Remove jobs without title


In [ ]:
jobs = job_posts[['job_id', 'title', 'employer_name']].drop_duplicates()
print('# records in jobs bf merging: %d' %jobs.shape[0])

jobs = pd.merge(jobs, job_desc)
print('# records in jobs after merging: %d' %jobs.shape[0])

jobs_wo_title = job_posts[job_posts['title'].isnull()]
n_job_wo_title = jobs_wo_title.shape[0]
print('# job posts in WDA without title: %d' %n_job_wo_title)

jobs_wo_title

In [ ]:
jobs.to_csv(DATA_DIR + 'jobs.csv', index=False)
jobs.head()

Clean employer data


In [ ]:
employers = pd.read_csv(DATA_DIR + 'employers.csv')
print employers.shape

In [ ]:
employers.rename(columns={'company_registration_number_uen_ep': 'employer_id', 'organisation_name_ep': 'employer_name', 
                         'ssic_group_ep': 'industry'}, inplace=True)

# Standardize employer names by uppercase (problem detected below)
employers['employer_name'] = map(str.upper, employers['employer_name'])
employers = employers.drop_duplicates()
employers.shape

In [ ]:
# Handle the problem with PRIORITY CONSULTANTS (detected below)
employers.query('employer_name == "PRIORITY CONSULTANTS"')

In [ ]:
employers = employers.drop(10278)
employers.query('employer_name == "PRIORITY CONSULTANTS"')

In [ ]:
employers.to_csv(DATA_DIR + 'employers.csv', index=False)

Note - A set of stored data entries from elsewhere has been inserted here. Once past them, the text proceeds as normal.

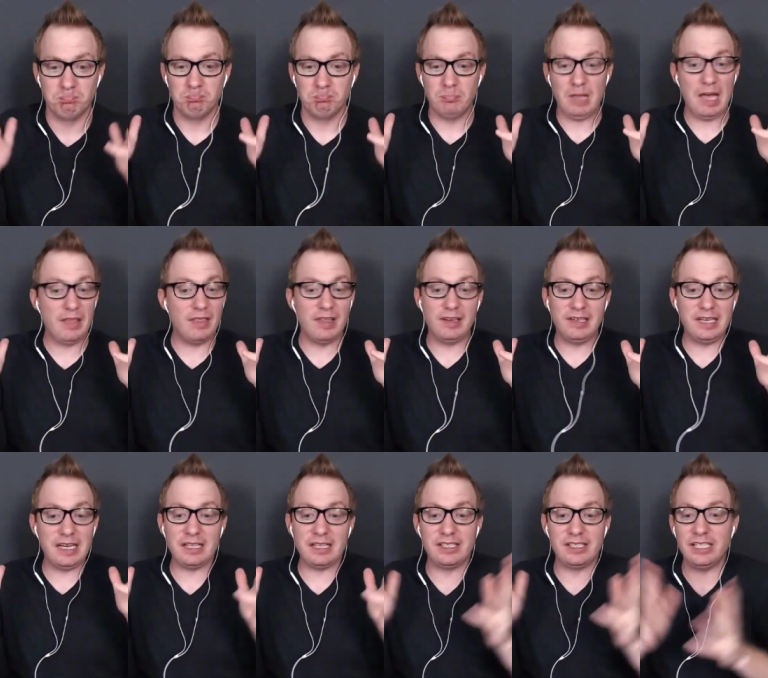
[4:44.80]
And the
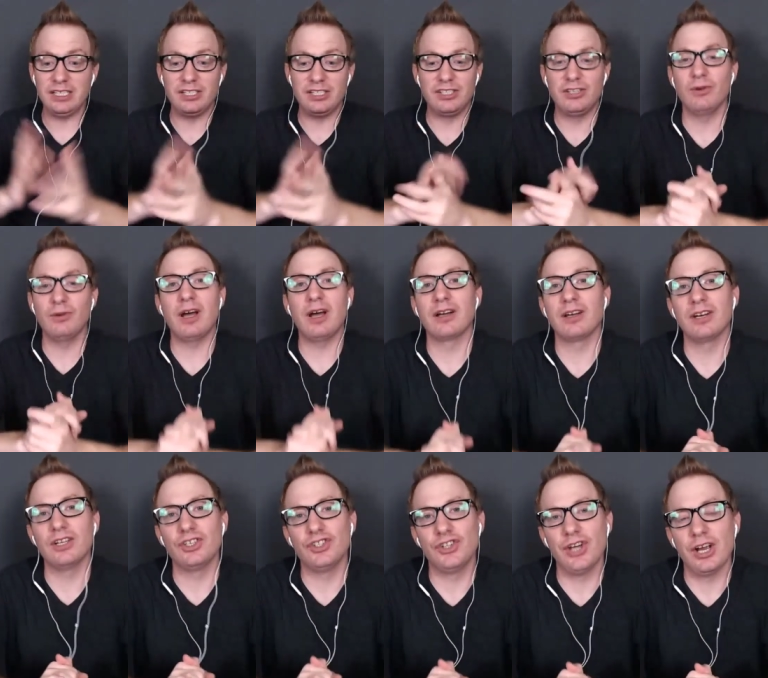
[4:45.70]
DNC is still not going to
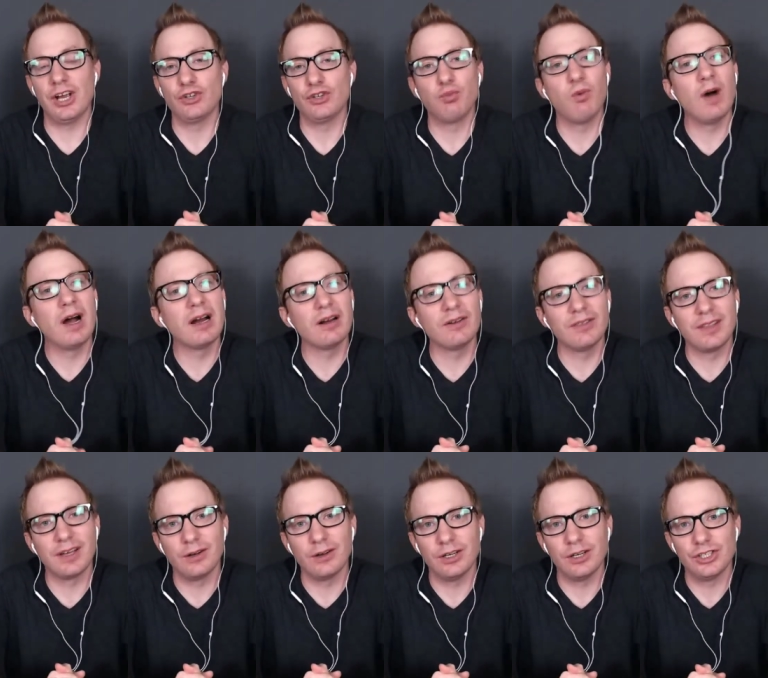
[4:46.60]
change. Why aren't they
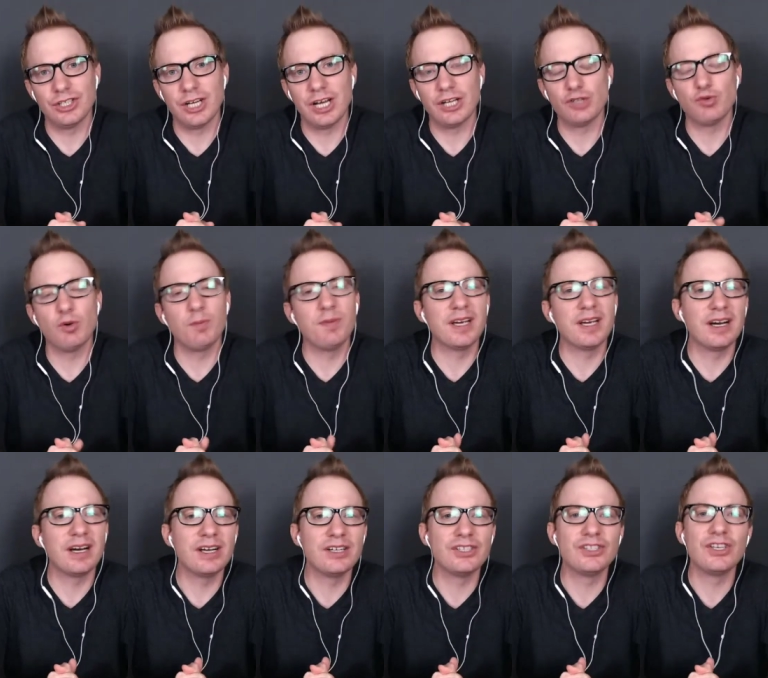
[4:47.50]
going to change? Well,
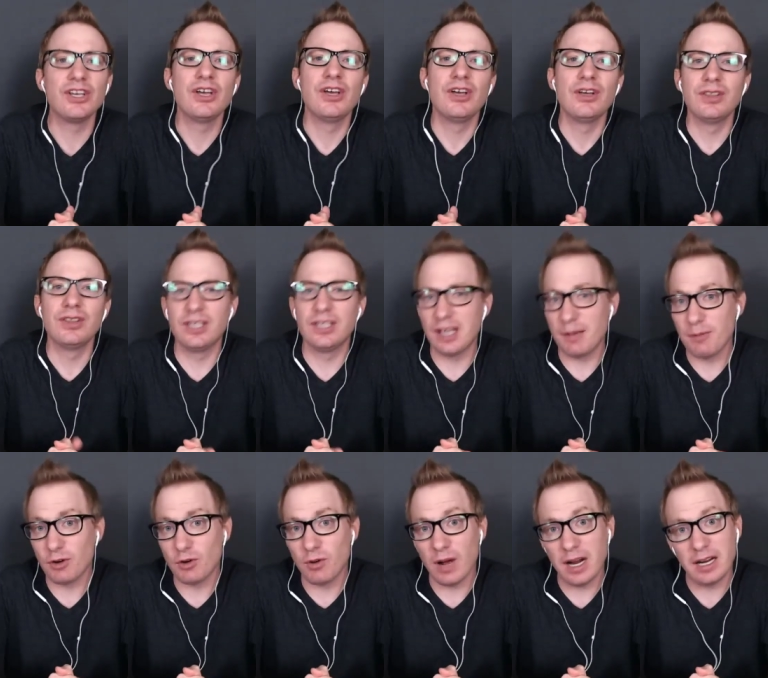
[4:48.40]
because the
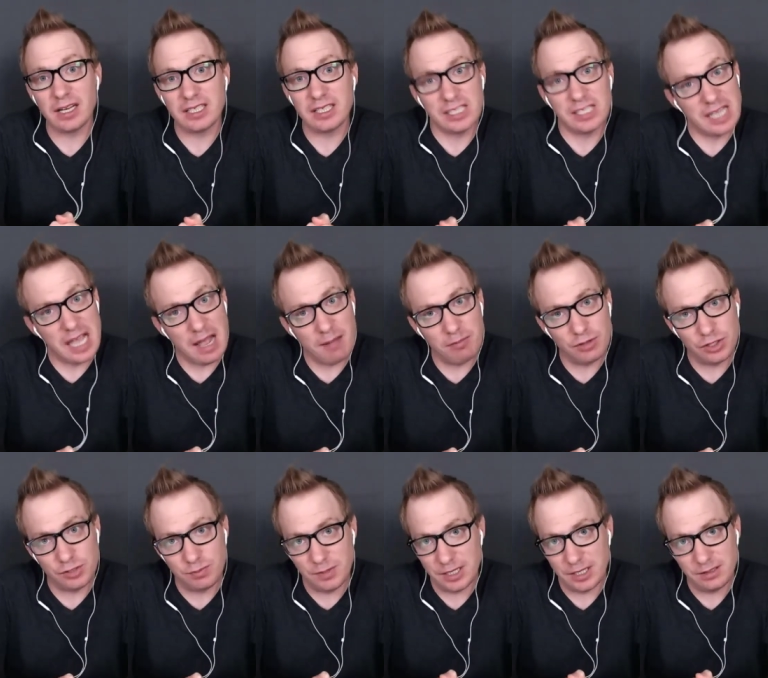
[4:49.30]
Democratic
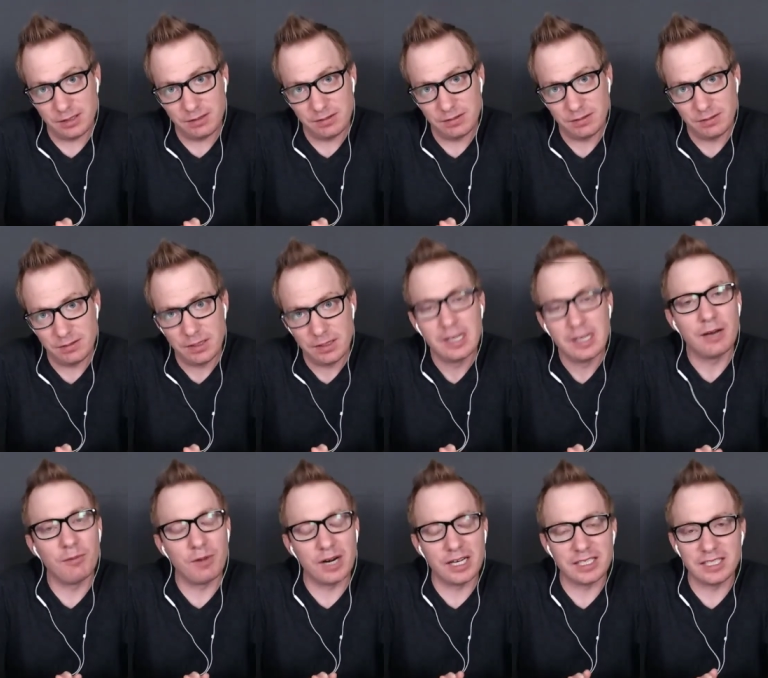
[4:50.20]
establishment, and
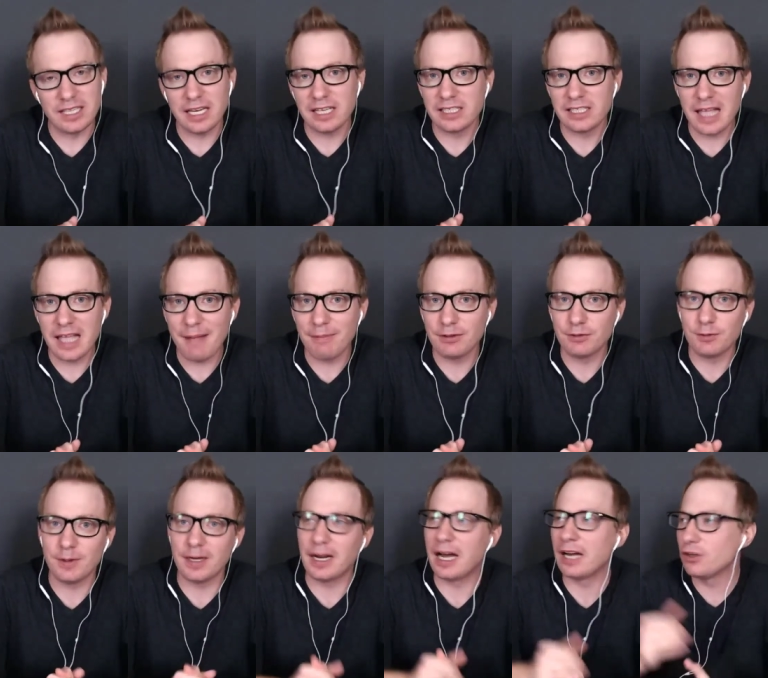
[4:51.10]
when I say
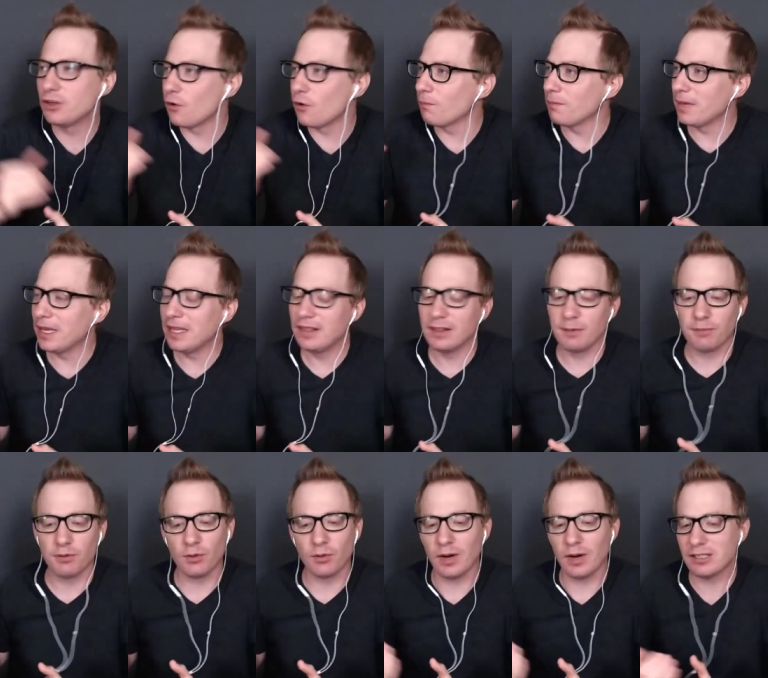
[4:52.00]
establishment, I don't mean the
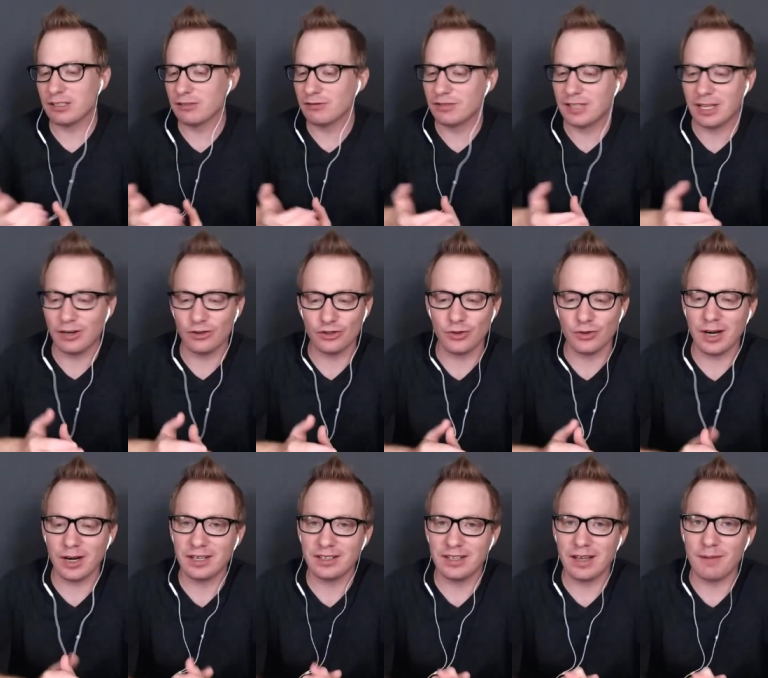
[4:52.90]
progressives that are
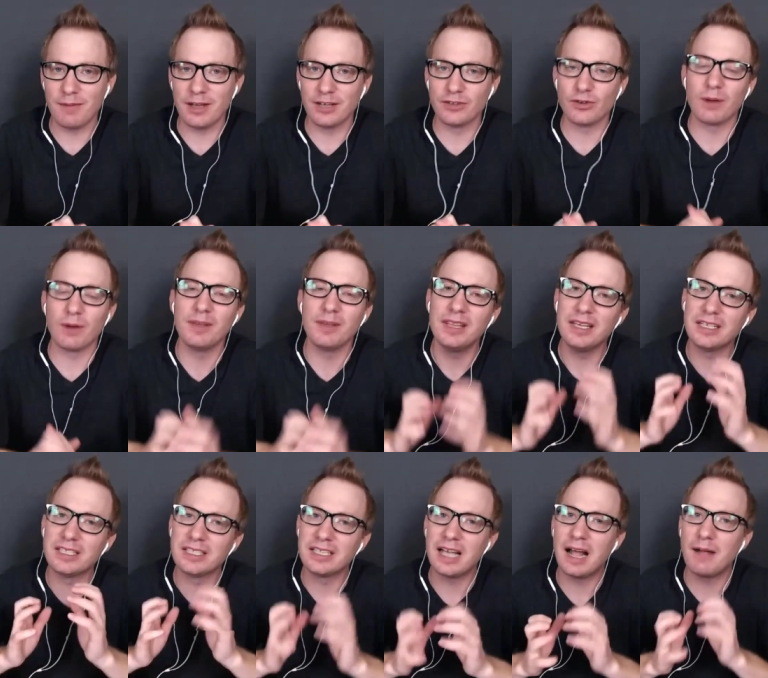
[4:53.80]
trying to dem enter. I mean the
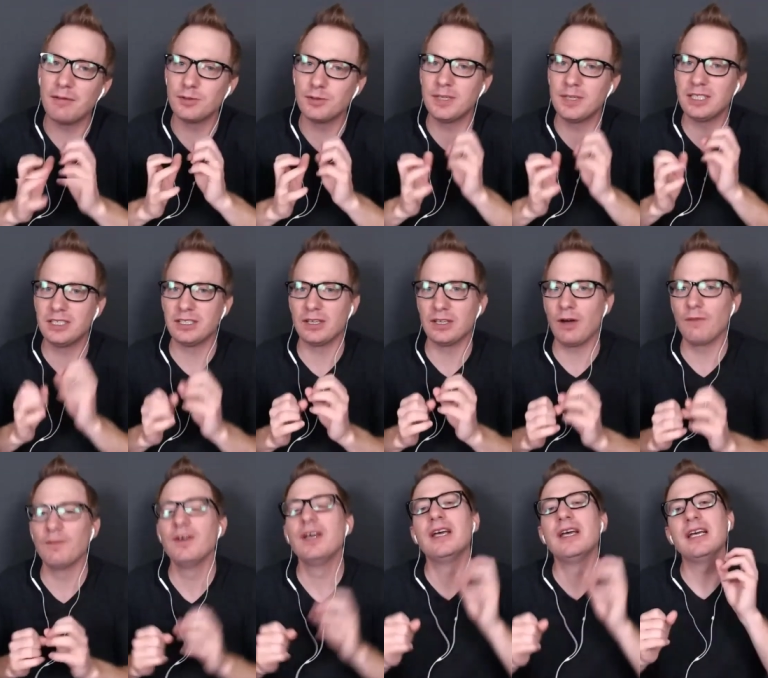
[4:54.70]
establishment
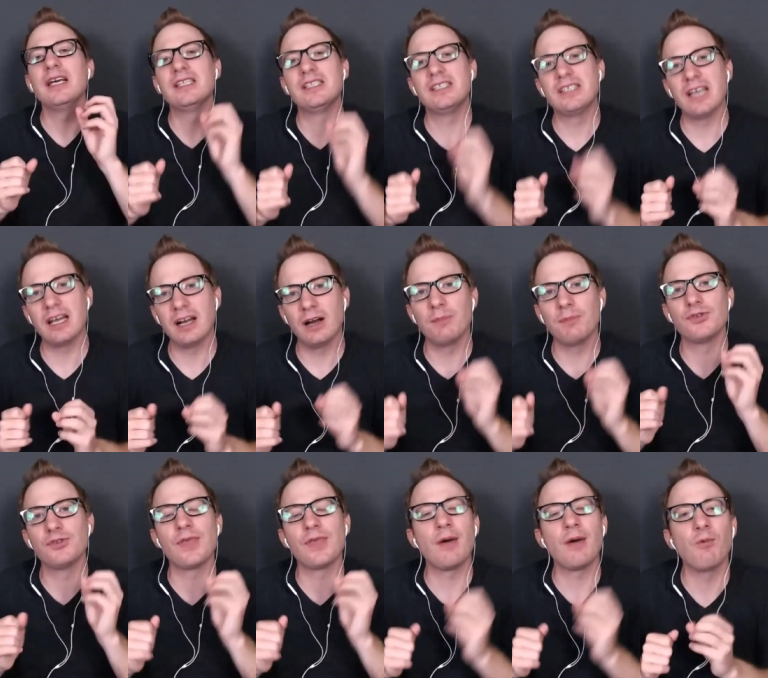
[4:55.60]
itself is set up
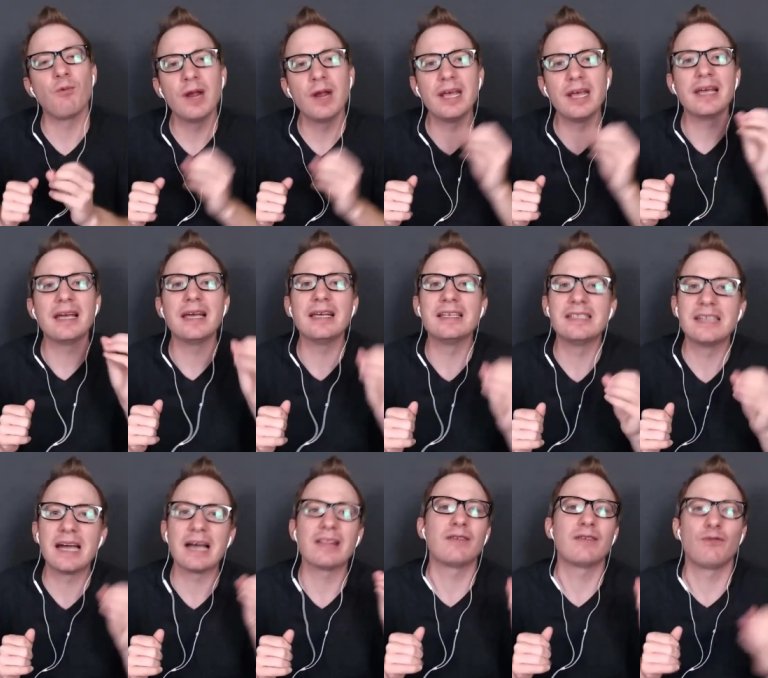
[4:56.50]
so that winning is
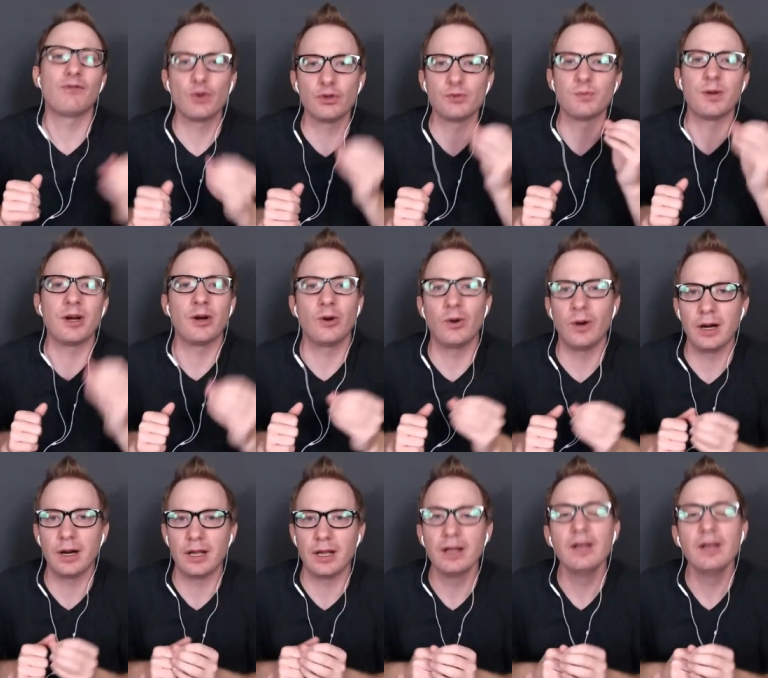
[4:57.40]
not the first priority.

Merge doc_index, posts and employers to get industry info

Note: need to maintain the index in doc_index as this index is required to retrive the correct topic distribution for each document from the matrix doc_topic_distr.


In [ ]:
posts = pd.read_csv(DATA_DIR + 'full_job_posts.csv')
posts.head()

In [ ]:
df = mergeKeepLeftIndex(doc_index, posts[['job_id', 'employer_id']])
df = df.drop_duplicates()
df.shape

In [ ]:
df = mergeKeepLeftIndex(df, employers[['employer_id', 'employer_name', 'industry']])
df = df.drop_duplicates()
df.shape[0]

In [ ]:
df.to_csv(SKILL_DIR + 'doc_index.csv', index=False)

Weird duplications in result of the first merge

The duplications were then detected as below:


In [ ]:
# First, verify duplication exists
print len(df.index)
print len(df.index.unique())

# Then detect them
import collections
print [(item, count) for item, count in collections.Counter(df.index).items() if count > 1]

df.iloc[25569:25571, :]

The problem is due to upper vs. lower case in employer names! That's why we need to standardize them.

Lesson learnt: Watch out for case-sensitive problem in data.

After handling this, we repeat the above process and check for duplications again.


In [ ]:
print [(item, count) for item, count in collections.Counter(tmp.index).items() if count > 1]

In [ ]:
tmp.iloc[29403:29405, :]

This time it is because the company PRIORITY CONSULTANTS registered itself with 2 different industries: Administrative Service and Scientific Activities.